Supporters of the Spanish system advocate its strengths.

“Pep [Guardiola] was manager and we’d go to little Catalan towns where everyone wants to shoot you down because you played for Barca,” recalled Sergio Busquets of a season spent in Spain’s fourth tier.

“I remember one game at Rapitenca, in a tiny stadium in the south of Catalonia, near the Ebro Delta. The people were shouting all kinds of abuse at us, as were the other players. Most of us were 18, 19, playing against 34-year-old men who wished they’d played for Barca.

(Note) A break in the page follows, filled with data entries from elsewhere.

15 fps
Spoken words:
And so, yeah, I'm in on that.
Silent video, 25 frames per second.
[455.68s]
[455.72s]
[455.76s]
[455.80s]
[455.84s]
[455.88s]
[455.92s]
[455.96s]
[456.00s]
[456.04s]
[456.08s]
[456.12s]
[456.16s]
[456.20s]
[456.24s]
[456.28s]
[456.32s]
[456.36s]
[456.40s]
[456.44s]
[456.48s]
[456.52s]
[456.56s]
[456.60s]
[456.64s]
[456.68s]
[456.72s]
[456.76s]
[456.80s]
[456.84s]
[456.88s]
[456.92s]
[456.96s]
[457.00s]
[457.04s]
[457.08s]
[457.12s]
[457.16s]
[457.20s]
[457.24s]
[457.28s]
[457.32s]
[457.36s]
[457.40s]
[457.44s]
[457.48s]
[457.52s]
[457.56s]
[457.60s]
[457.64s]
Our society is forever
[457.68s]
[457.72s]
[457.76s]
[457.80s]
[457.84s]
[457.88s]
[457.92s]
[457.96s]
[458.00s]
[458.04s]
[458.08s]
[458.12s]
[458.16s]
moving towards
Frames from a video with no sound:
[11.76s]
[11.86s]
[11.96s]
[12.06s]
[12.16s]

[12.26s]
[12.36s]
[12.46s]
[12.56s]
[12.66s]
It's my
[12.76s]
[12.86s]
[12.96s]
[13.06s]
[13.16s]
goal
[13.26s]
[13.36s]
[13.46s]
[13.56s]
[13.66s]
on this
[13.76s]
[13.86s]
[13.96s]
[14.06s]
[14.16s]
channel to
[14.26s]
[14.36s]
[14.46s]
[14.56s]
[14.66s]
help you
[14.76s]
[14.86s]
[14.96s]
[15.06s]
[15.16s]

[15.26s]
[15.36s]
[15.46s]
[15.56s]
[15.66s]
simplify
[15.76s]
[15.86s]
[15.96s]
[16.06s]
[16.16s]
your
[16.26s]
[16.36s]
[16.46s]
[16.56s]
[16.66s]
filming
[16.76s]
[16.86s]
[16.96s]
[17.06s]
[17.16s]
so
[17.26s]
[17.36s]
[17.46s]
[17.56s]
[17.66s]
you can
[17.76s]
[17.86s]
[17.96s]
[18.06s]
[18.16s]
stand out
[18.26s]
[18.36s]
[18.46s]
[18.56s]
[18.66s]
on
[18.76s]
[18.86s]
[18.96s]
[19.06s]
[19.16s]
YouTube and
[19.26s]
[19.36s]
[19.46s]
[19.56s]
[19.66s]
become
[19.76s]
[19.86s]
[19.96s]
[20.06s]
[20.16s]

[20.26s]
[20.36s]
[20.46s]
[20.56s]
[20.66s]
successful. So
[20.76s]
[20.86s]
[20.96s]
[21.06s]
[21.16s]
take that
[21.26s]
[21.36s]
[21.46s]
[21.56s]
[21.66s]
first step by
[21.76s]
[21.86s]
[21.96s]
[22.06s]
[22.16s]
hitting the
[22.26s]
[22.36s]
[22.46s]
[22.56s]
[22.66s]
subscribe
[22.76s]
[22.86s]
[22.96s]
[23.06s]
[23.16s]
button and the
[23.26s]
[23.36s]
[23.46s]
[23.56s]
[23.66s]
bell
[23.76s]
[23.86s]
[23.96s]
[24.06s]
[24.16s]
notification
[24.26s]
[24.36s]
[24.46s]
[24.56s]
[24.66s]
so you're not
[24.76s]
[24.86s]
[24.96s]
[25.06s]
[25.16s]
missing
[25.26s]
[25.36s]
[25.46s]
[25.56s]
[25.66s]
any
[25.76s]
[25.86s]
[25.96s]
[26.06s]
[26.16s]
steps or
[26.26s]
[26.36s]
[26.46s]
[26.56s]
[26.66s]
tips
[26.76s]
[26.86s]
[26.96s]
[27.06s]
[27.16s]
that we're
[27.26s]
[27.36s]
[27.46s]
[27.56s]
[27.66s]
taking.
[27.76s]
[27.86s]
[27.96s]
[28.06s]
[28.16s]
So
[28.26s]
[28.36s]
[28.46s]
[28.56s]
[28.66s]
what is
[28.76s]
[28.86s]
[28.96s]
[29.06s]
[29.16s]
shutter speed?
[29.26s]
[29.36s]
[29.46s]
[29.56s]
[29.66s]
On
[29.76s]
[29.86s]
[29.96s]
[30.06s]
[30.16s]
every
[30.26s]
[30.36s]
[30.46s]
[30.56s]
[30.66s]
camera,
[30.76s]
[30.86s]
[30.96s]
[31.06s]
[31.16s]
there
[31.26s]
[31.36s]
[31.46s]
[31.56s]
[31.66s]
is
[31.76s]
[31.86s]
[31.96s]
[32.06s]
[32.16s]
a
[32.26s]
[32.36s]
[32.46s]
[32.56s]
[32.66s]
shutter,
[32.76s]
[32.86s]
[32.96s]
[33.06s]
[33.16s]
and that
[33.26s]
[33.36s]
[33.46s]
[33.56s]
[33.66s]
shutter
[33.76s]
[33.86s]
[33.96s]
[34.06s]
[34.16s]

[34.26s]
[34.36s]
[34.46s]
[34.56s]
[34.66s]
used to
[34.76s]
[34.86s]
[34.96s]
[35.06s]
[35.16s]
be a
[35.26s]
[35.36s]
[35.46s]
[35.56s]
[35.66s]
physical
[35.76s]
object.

“It didn’t intimidate me. I don’t mind that part of the game. In fact, I quite like an aggressive game – I’m from a barrio, so I was not scared playing down there. But some of the other players were nervous after the first challenges went in.”

Not everyone agrees. The subject was raised last week at Athletic Bilbao’s Lezama training ground, surrounded by verdant hills close to the Basque Country.

Several of the first-team players looked young enough to be playing youth football, but Athletic’s B team are in one of Spain’s four regional divisions, a level below Barca B and Madrid’s Castilla.

Gauging opinions among staff, there was a counterpoint to the argument that “real” football is good for young players, because they often get bullied rather than have a chance to improve by playing football.

Barca and Madrid’s reserves are now in Spain’s second division. When the pair meet the crowd can go into five figures, but their average is 3,000. United and Chelsea will play in a showcase game tonight, but it is a competition that will not exist if Dyke’s proposals are pushed through.